In the Rogue Blood
- First edition cover
- Author: James Carlos Blake
- Language: English
- Genre: Western, historical fiction
- Publisher: HarperCollins
- Publication date: 1997
- Publication place: United States
- Media type: Print (hard and paperback)
- Pages: 344
- ISBN: 9780380974924

= In the Rogue Blood =

Historical novel by James Carlos Blake

In the Rogue Blood is a novel by the American author James Carlos Blake, published in January 1997. It follows two brothers during the Mexican–American War. A Western, the book is noted for its depiction of violence. It won the Los Angeles Times Book Prize for Fiction in 1997.

== Plot ==
In 1845, sixteen-year-old Edward Little is living with his family in the wilderness outside Pensacola, Florida. Originally from Georgia, they migrated to Florida after the father, referred to as Daddyjack, stabbed a man for looking at his wife. Daddyjack abuses his wife and daughter, while teaching Edward and his brother John to fight and hunt. When their sister, Margaret, goes missing, presumed runaway, the boys search for her in town. Unable to find her, they return to a fight between their parents. Edward kills Daddyjack in self defense.
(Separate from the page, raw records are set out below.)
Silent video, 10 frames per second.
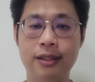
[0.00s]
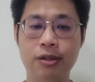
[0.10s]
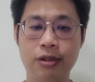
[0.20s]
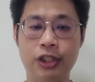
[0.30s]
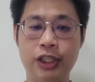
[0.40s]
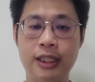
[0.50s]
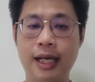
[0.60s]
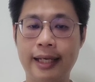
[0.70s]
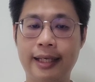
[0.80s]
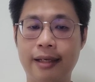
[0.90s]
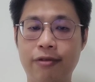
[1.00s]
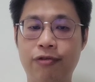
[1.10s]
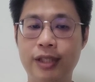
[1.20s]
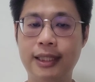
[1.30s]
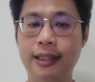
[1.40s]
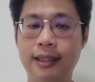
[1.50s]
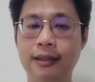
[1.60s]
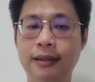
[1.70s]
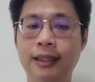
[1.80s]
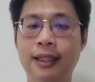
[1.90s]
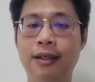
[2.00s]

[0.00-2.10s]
So just like a physical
The brothers depart together with the aim of making it to Texas.

Edward and John are separated when they both get into altercations: Edward kills a French officer, while John is arrested after attempting to rescue Margaret when he finds her in a whore house. The brothers each participate in the Mexican-American War. John serves with the US Army under General Zachary Taylor, before deserting to fight for Mexico under the Saint Patrick's Battalion. Edward takes up with bandits and assists US forces. He comes across Margaret in a wagon train full of prostitutes. Edward later finds John beaten and hung by American soldiers and buries him.

== Reception ==
Jesse Sublett of The Austin Chronicle likened the book to Blood Meridian by Cormac McCarthy and called it "quite likely the most violent book in American literature". In Texas Monthly, Jan Reid praised Carlos Blake as a gifted writer, also drawing comparisons to McCarthy, but criticized some of the prose as "overwritten" and faulted the book for lacking any strong female characters. The novel won the Los Angeles Times’ Book Prize for Fiction in 1997.